* PROBLEM DETAILS *
Each line below from the one containing "[00:00:00.00]" through the one containing "[00:00:02.30]" should be output exactly as it stands, and no other line should appear.

STORED DATA below:

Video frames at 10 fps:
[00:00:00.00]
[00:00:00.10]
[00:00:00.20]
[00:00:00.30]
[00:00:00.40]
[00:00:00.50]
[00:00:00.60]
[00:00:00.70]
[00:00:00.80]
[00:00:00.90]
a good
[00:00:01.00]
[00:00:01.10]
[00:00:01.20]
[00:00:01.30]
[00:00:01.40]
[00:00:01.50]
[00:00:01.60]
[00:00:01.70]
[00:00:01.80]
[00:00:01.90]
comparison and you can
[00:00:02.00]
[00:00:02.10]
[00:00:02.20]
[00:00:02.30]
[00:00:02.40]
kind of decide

End of STORED DATA.
STORED DATA below:

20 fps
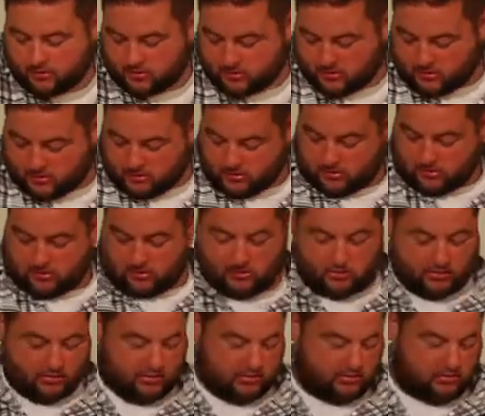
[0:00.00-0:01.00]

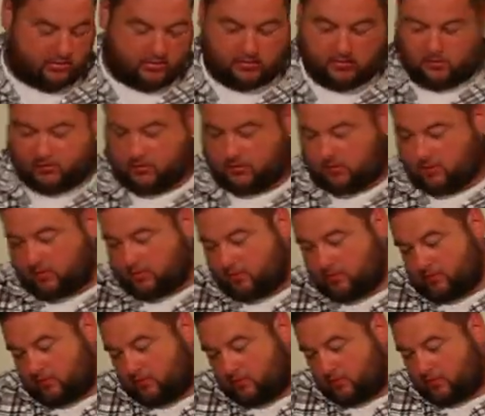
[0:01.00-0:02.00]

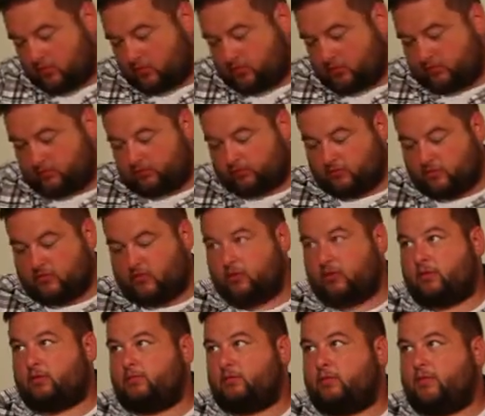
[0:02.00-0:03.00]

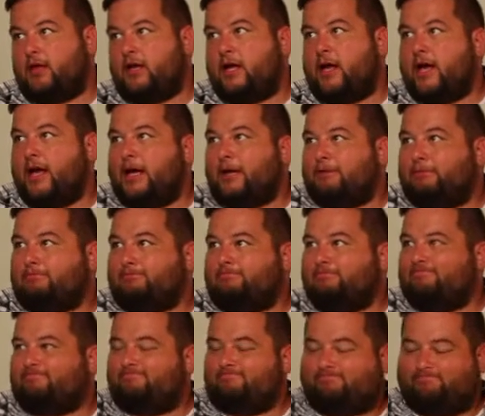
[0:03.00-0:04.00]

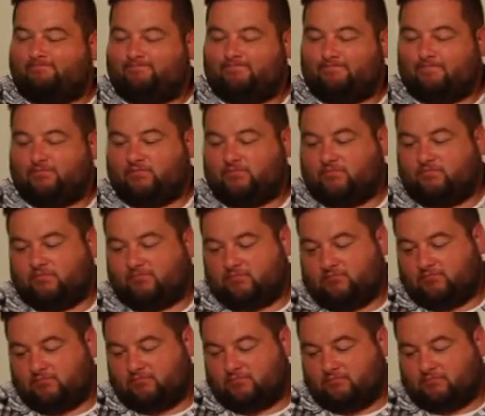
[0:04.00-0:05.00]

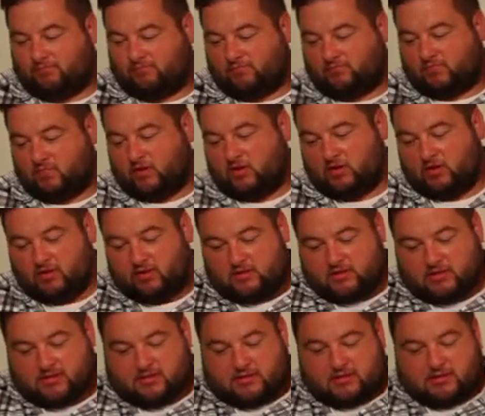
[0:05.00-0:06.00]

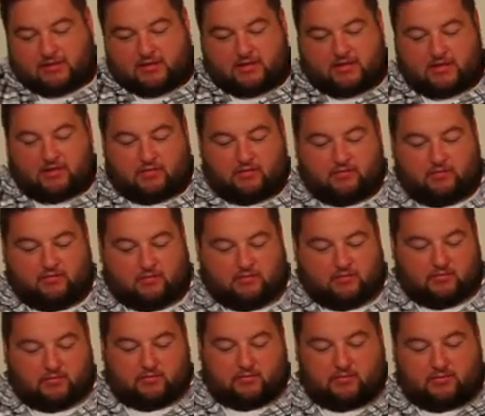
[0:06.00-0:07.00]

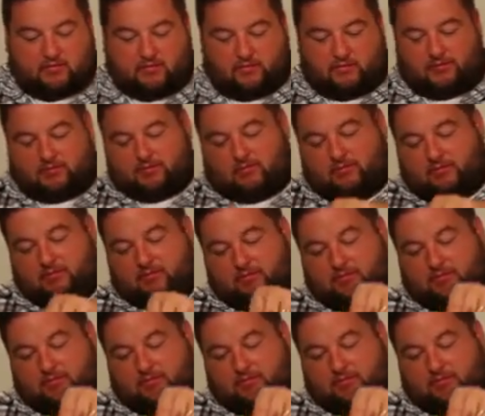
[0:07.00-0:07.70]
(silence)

End of STORED DATA.

* TASK RESPONSE *
[00:00:00.00]
[00:00:00.10]
[00:00:00.20]
[00:00:00.30]
[00:00:00.40]
[00:00:00.50]
[00:00:00.60]
[00:00:00.70]
[00:00:00.80]
[00:00:00.90]
a good
[00:00:01.00]
[00:00:01.10]
[00:00:01.20]
[00:00:01.30]
[00:00:01.40]
[00:00:01.50]
[00:00:01.60]
[00:00:01.70]
[00:00:01.80]
[00:00:01.90]
comparison and you can
[00:00:02.00]
[00:00:02.10]
[00:00:02.20]
[00:00:02.30]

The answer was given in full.